The topic of being product-led or sales-led is one that seems to have gained in importance lately for product leaders who I have recently worked with and coached. One of the challenges they face when trying to decide between product-led growth (PLG) and sales-led growth (SLG) approaches is the diverse landscape of problems and opportunities that present themselves at different stages of the organization’s maturity. As a product leader, should you base your growth strategy on building an efficient sales funnel and pipeline for demand generation and capturing? Or should you allow a product’s usage to drive its growth?
The image above summarizes the subtle but important differences between a sales funnel and a sales pipeline. A sales funnel refers to the stages a customer goes through to make a purchase while a sales pipeline includes steps that a potential customer goes through to be converted into a customer. A sales funnel is centered around the customer’s actions and journey, and metrics such as sales volume and conversion rate are used. On the other hand, a sales pipeline is more about describing the process to someone like a sales rep while looking at metrics like churn rate and CRM score.
Sales-led growth (SLG) focuses on crafting sales strategies to improve the different steps of the sales funnel for acquiring, converting, monetizing, and retaining customers. For example, if one of the strategies is to reduce churn in the evaluation phase, the sales team could look into the format and content of the proposal that was sent to the customer to try and understand why the customers didn’t evaluate it positively to move on with the purchase. They could also interview customers to ask about the unfavorable conditions in the proposal and play around with the different levers to reduce churn. SLG tactics depend on the metrics that the organization is trying to move the needle on, and include practices such as cross-selling and upselling products.
Product-led growth (PLG), on the other hand, relies on the product or service that an organization is building as the driver for growth. The focus of PLG is on using the product’s features and performance, rather than sales strategies and tactics, to acquire, convert, monetize, and retain customers. The product teams that build the product may also be responsible for acquiring customers. Rather than telling people the value that the product can bring (SLG), PLG focuses on showing people the value a potential customer could derive from the product by reducing their cost of usage to 0. A popular growth strategy related to PLG is freemium, where companies offer a limited number of (limited) features for free to customers while charging them for access to the premium and advanced functionalities. Companies that have leveraged this strategy for growth include Mailchimp, Spotify, WordPress, LinkedIn, and Tinder. The model relies on a non-paying customer’s positive experience with a product to drive their conversion into a paying customer.
What I’ve often seen missing from popular literature about PLG and SLG is the bigger picture of the market and where the organization fits into it. When considering PLG vs SLG, the product lifecycle stage and market adoption curve need to be part of the discussion.

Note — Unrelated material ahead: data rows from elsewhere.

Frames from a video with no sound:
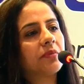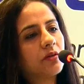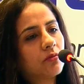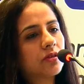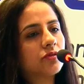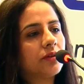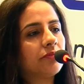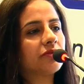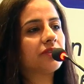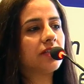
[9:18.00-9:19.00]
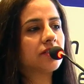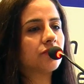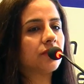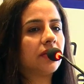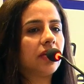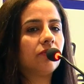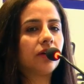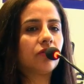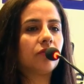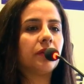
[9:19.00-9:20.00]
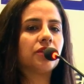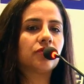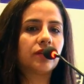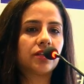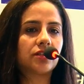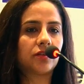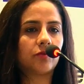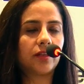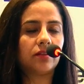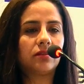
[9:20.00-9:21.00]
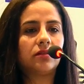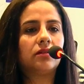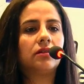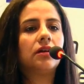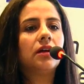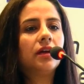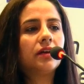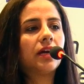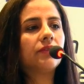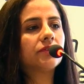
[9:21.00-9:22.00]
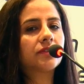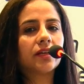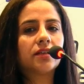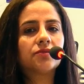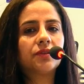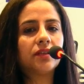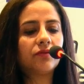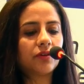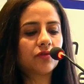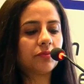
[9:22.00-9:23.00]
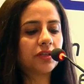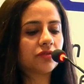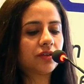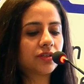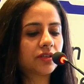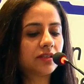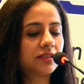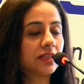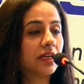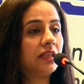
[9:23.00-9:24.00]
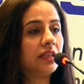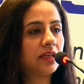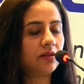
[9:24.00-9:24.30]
but also in procedures with in vitro maturation. When the IVF cycles with in vitro maturation is done, then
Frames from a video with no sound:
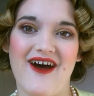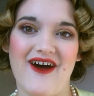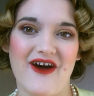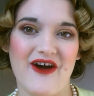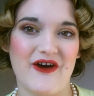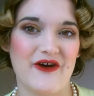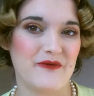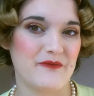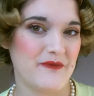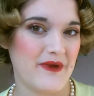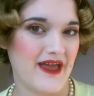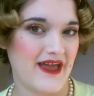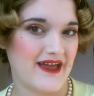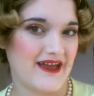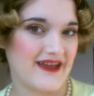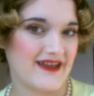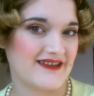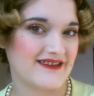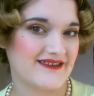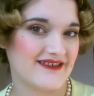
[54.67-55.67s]

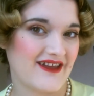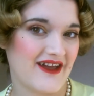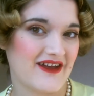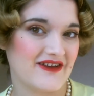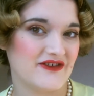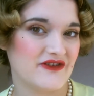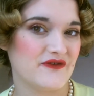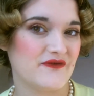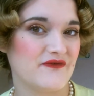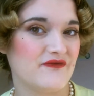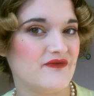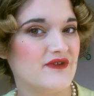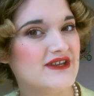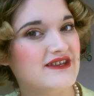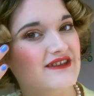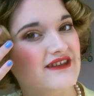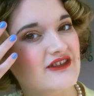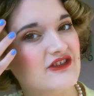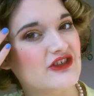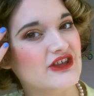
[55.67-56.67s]
and kind of
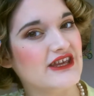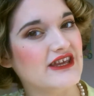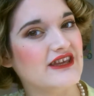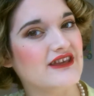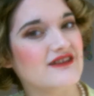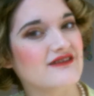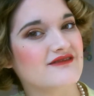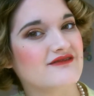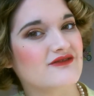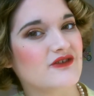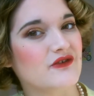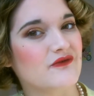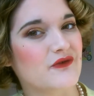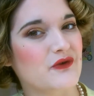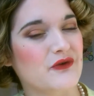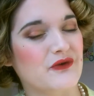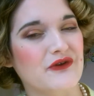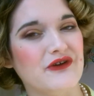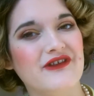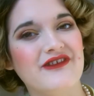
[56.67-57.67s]
vintagey, of
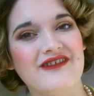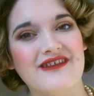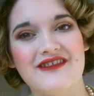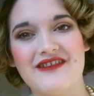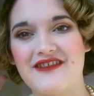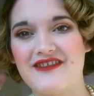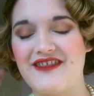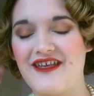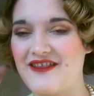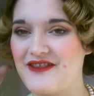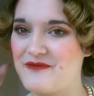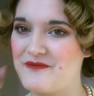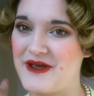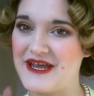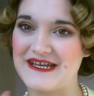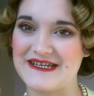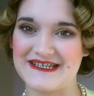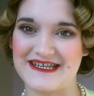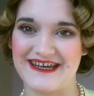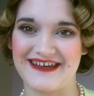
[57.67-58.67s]
course, since that's
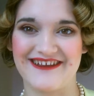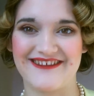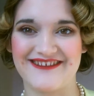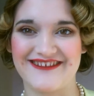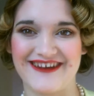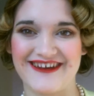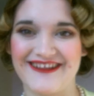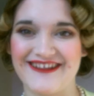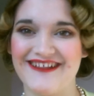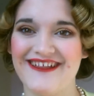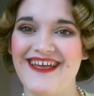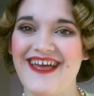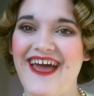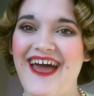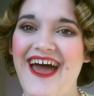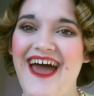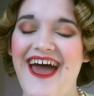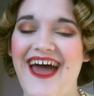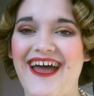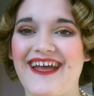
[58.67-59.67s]
my entire style.
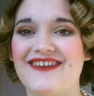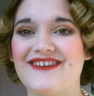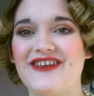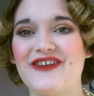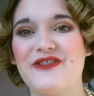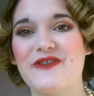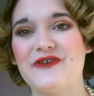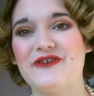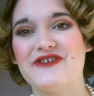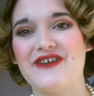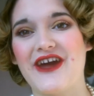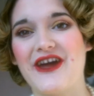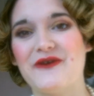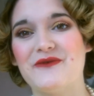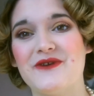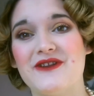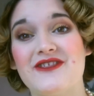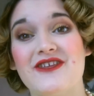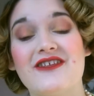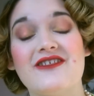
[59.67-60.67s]
And I thought I
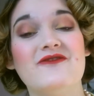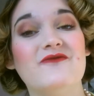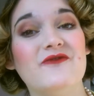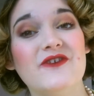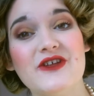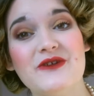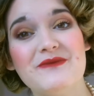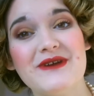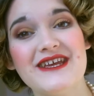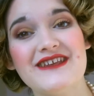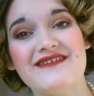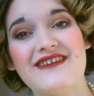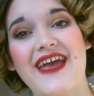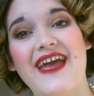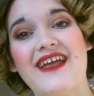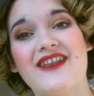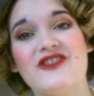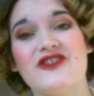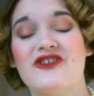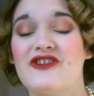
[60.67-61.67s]
would just film it
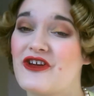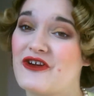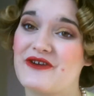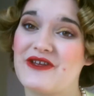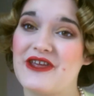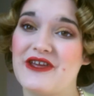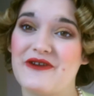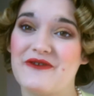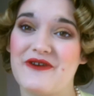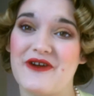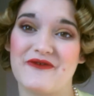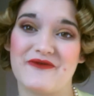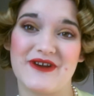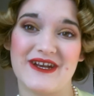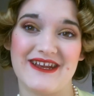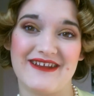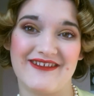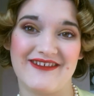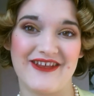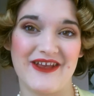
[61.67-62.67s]
and show you a
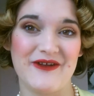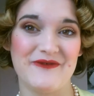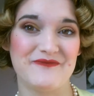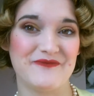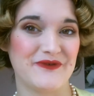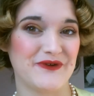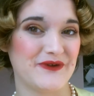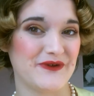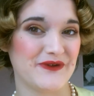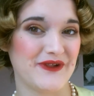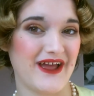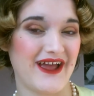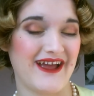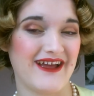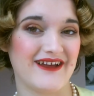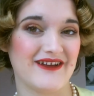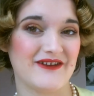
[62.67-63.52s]
really simple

Prior to the product-market fit (PMF) in the curve, where the main product has recently been launched and introduced to the market, a PLG strategy allows the early adopters to test it and get a feel for the product before potentially increasing their usage. During this stage of the product, it’s often very hard to adopt an SLG strategy because there are no notable users at this point in the product’s life. As the product matures into a high-growth product or cash cow in the maturity stage, an SLG strategy could be a more appropriate fit as there is likely to be existing data points and customers to help you drive the marketing and sales pitches. Such an approach, called the product-centric growth (PCG) strategy, includes both PLG and SLG as appropriate approaches at different stages of the lifecycle that the product finds itself in. At the same time, a PCG strategy prioritizes signals from the market as levers for switching between PLG and SLG. As customer acquisition, conversion, monetization, and retention hit their high points and just as they start to plateau, using a PCG focused on SLG in the short term will bring dividends by leveraging the existing customer base.
A PCG strategy understands that an amazing product experience is ultimately irreplaceable for customer acquisition, conversion, monetizing, and retention, while respecting the need to be more sales and marketing-led in the late growth, maturity, and decline stages. If the product isn’t expected to extend its lifecycle through innovation and new offerings, then it makes sense to continue milking the cash cow by keeping it in the mature stage through SLG. PCG places the product experience at the focal point because unless your product delivers in helping make the lives of your customers better, no amount of fine-tuning and improving the sales pipeline will help you acquire, convert, and retain users. In the case of a sub-optimal product that has excellent sales processes around it, the organization will tend to over-promise and under-deliver, leading to increased mid-term and long-term churn.